Some interface messages (e.g. sitenotice, others) are loading old revisions of their messages
Closed, ResolvedPublic
Actions

Assigned To

Authored By

	Ladsgroup
	Mar 21 2019, 5:08 PM

Description

In simplewiki, the Mediawiki:Mycontris is set to "My changes" and has been changed more than nine years ago but at the top of the page, it shows "My edits":

It's not falling back to English but it's using a really old value instead so I'm confused what's going on here.

Details

Subject	Repo	Branch	Lines +/-
Fix MessagecacheTest::testLoadFromDB_fetchLatestRevision	mediawiki/core	master	+1 -3
Disable flapping MessageCacheTest::testLoadFromDB_fetchLatestRevision()	mediawiki/core	master	+2 -0
Only load latest revision in MessageCache::loadFromDB	mediawiki/core	wmf/1.33.0-wmf.22	+50 -2
Only load latest revision in MessageCache::loadFromDB	mediawiki/core	master	+50 -2

Customize query in gerrit

Related Objects
Search...

Status	Subtype	Assigned	Task
Resolved	Release	zeljkofilipin	T206676 1.33.0-wmf.22 deployment blockers
Resolved		daniel	T218918 Some interface messages (e.g. sitenotice, others) are loading old revisions of their messages
Resolved		daniel	T219042 Flaky test MessageCacheTest::testLoadFromDB_fetchLatestRevision

Event Timeline

There are a very large number of changes, so older changes are hidden. Show Older Changes

T218983 suggests that this problem exists for *all* locally overwritten interface messages. Can anyone confirm this?

That ticket also states that a null edit fixes the issue for a moment, but then it's reverted to the old bad state.

I'm gonna go ahead and say it's an off-by-one error. For
https://sv.wikipedia.org/wiki/MediaWiki:Excontent
https://sv.wikipedia.org/wiki/MediaWiki:Excontentauthor
https://sv.wikipedia.org/wiki/MediaWiki:Nstab-main
https://sv.wikipedia.org/wiki/MediaWiki:Ipboptions
https://sv.wikipedia.org/wiki/MediaWiki:Sitenotice
it seems to show the [ current - 1 ] revision.

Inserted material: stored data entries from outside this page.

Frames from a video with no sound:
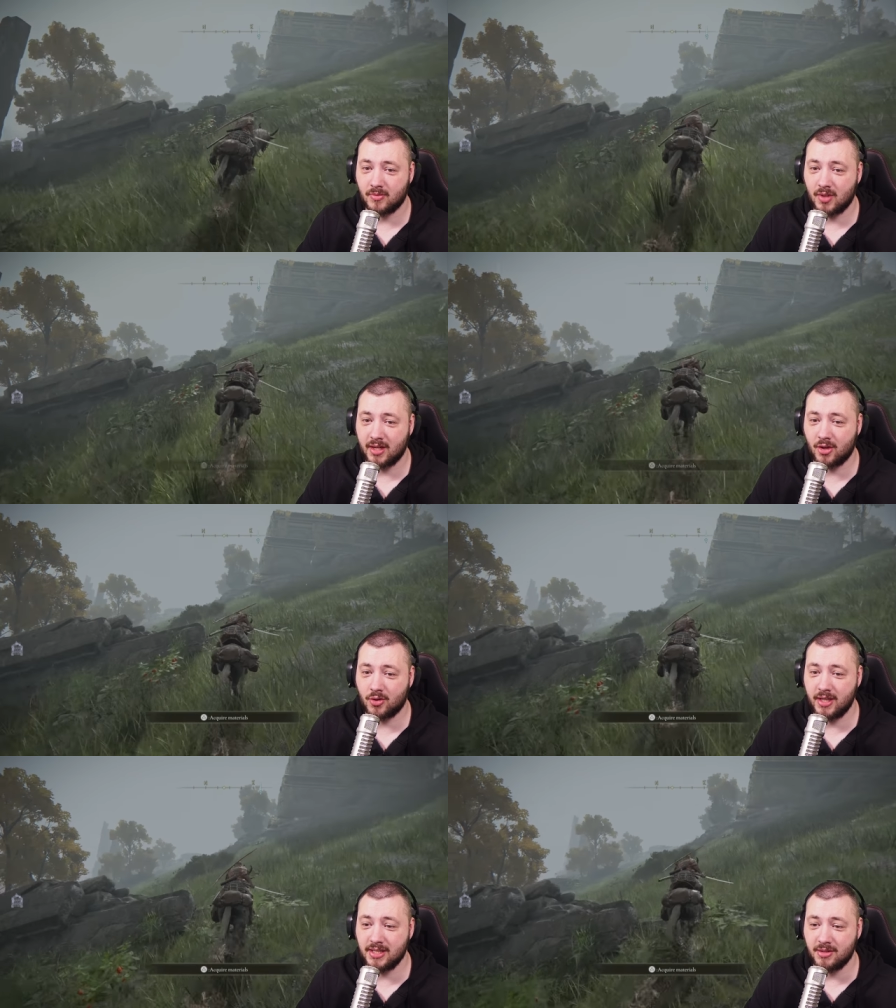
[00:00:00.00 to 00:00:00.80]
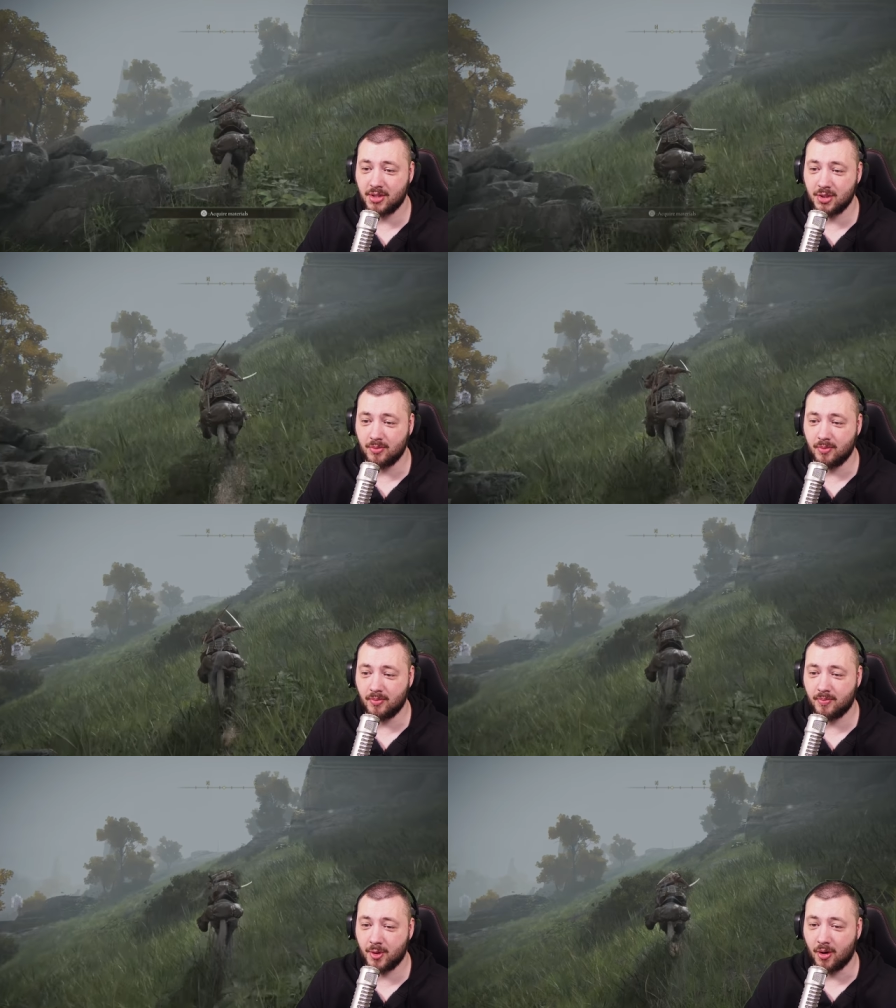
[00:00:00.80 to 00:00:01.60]
Kind of crazy to
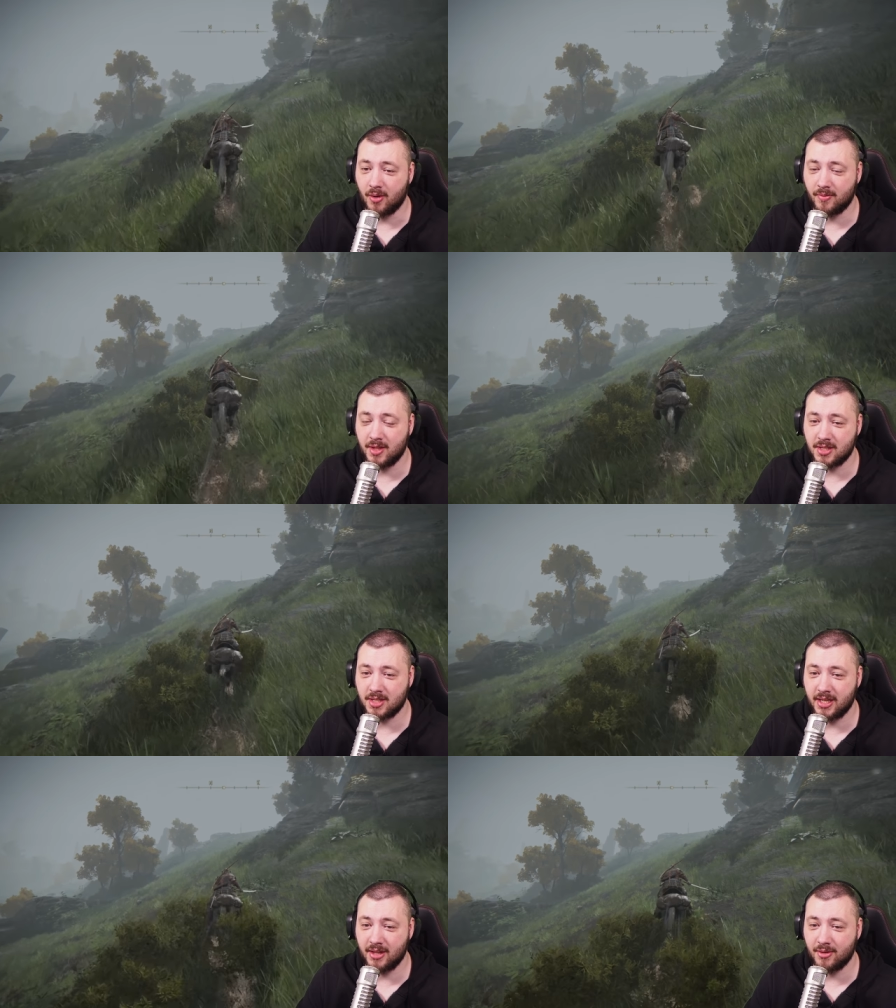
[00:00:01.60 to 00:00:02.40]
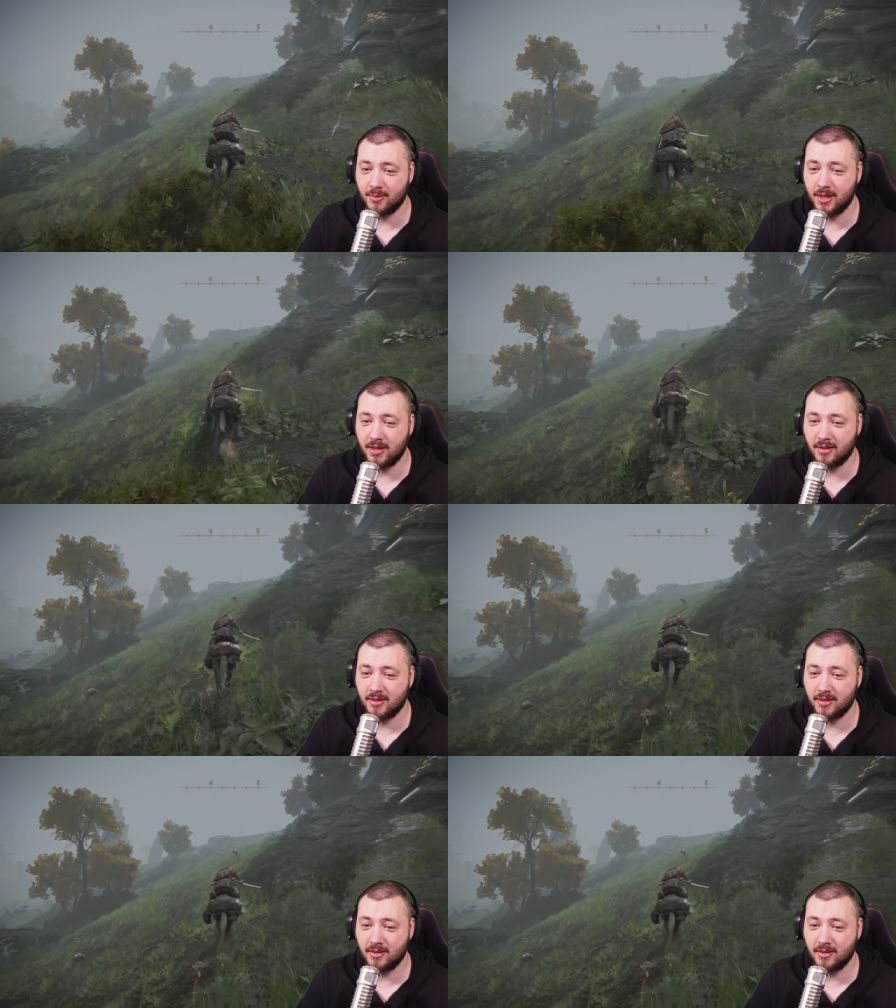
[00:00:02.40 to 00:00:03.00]
put all of this together, right?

In T218918#5047707, @daniel wrote:

I note that I see "My changes" at the top of the page on simplewiki, as expected. Has this been fixed by some kind of purge since this ticket was filed?

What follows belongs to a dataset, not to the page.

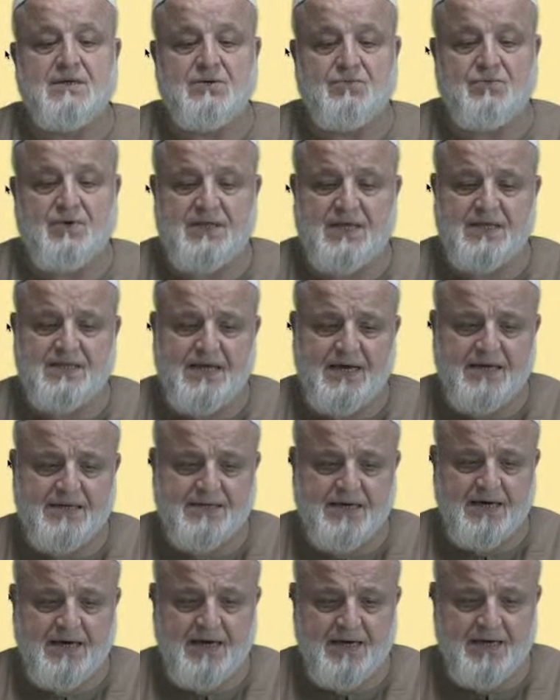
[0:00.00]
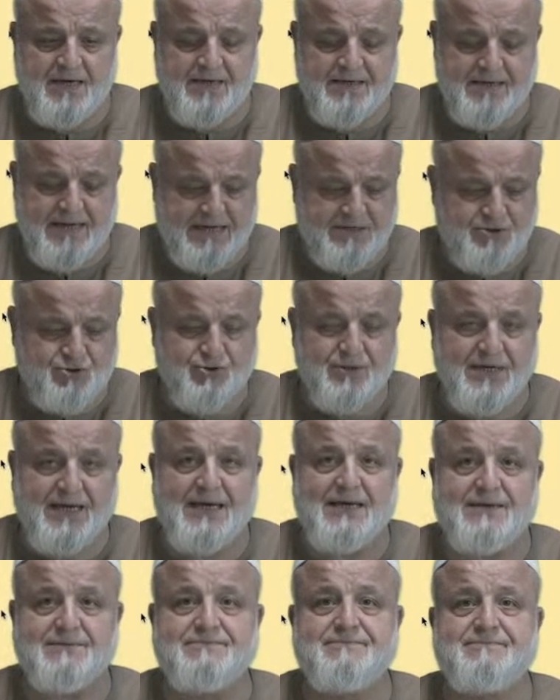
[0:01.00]
Whether they die
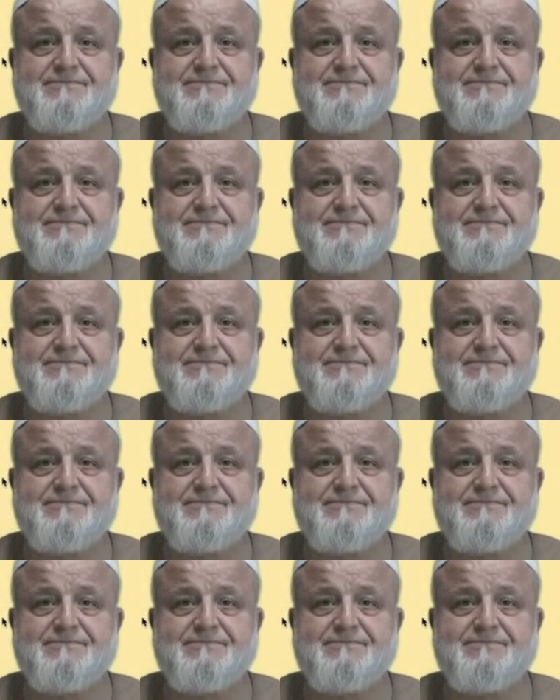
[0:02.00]
naturally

As I said in T218983, resaving a message does fix the issue, but only for a few seconds, or perhaps a minute.

@Nikerabbit tipped me off to the possibility of the query fetching too many revisions, rather than failing to find revisions. This is indeed the case: the rev_id = page_latest condition is lost in https://gerrit.wikimedia.org/r/c/mediawiki/core/+/496816/5/includes/cache/MessageCache.php. Fix upcoming.

Krenair subscribed.Mar 22 2019, 12:25 PM

Change 498362 had a related patch set uploaded (by Daniel Kinzler; owner: Daniel Kinzler):
[mediawiki/core@master] Only load latest revision in MessageCache::loadFromDB

https://gerrit.wikimedia.org/r/498362

gerritbot added a project: Patch-For-Review.Mar 22 2019, 12:28 PM

Change 498363 had a related patch set uploaded (by Daniel Kinzler; owner: Daniel Kinzler):
[mediawiki/core@wmf/1.33.0-wmf.22] Only load latest revision in MessageCache::loadFromDB

https://gerrit.wikimedia.org/r/498363

I noticed this on itwiki, too, so I'll provide another example for completeness: this week I have changed visualeditor-ca-editsource from "Modifica wikitesto" to "Modifica sorgente". Viewing any page will result in a quick flash of the new message, which is then suddenly replaced by the old one. While trying to debug I went to this page, which uses {{in:visualeditor-ca-editsource}} and showed the old version. Purging the page updated the message to the new one.

~~Scheduled SWAT deployment between 18:00 and 19:00 UTC.~~

No SWAT today, it's Friday. Silly me.

After the fix is live, affected messages can be fixed by purging the respective pages in the MediaWiki namespace.
We may be able to purge them in bulk, but not sure yet.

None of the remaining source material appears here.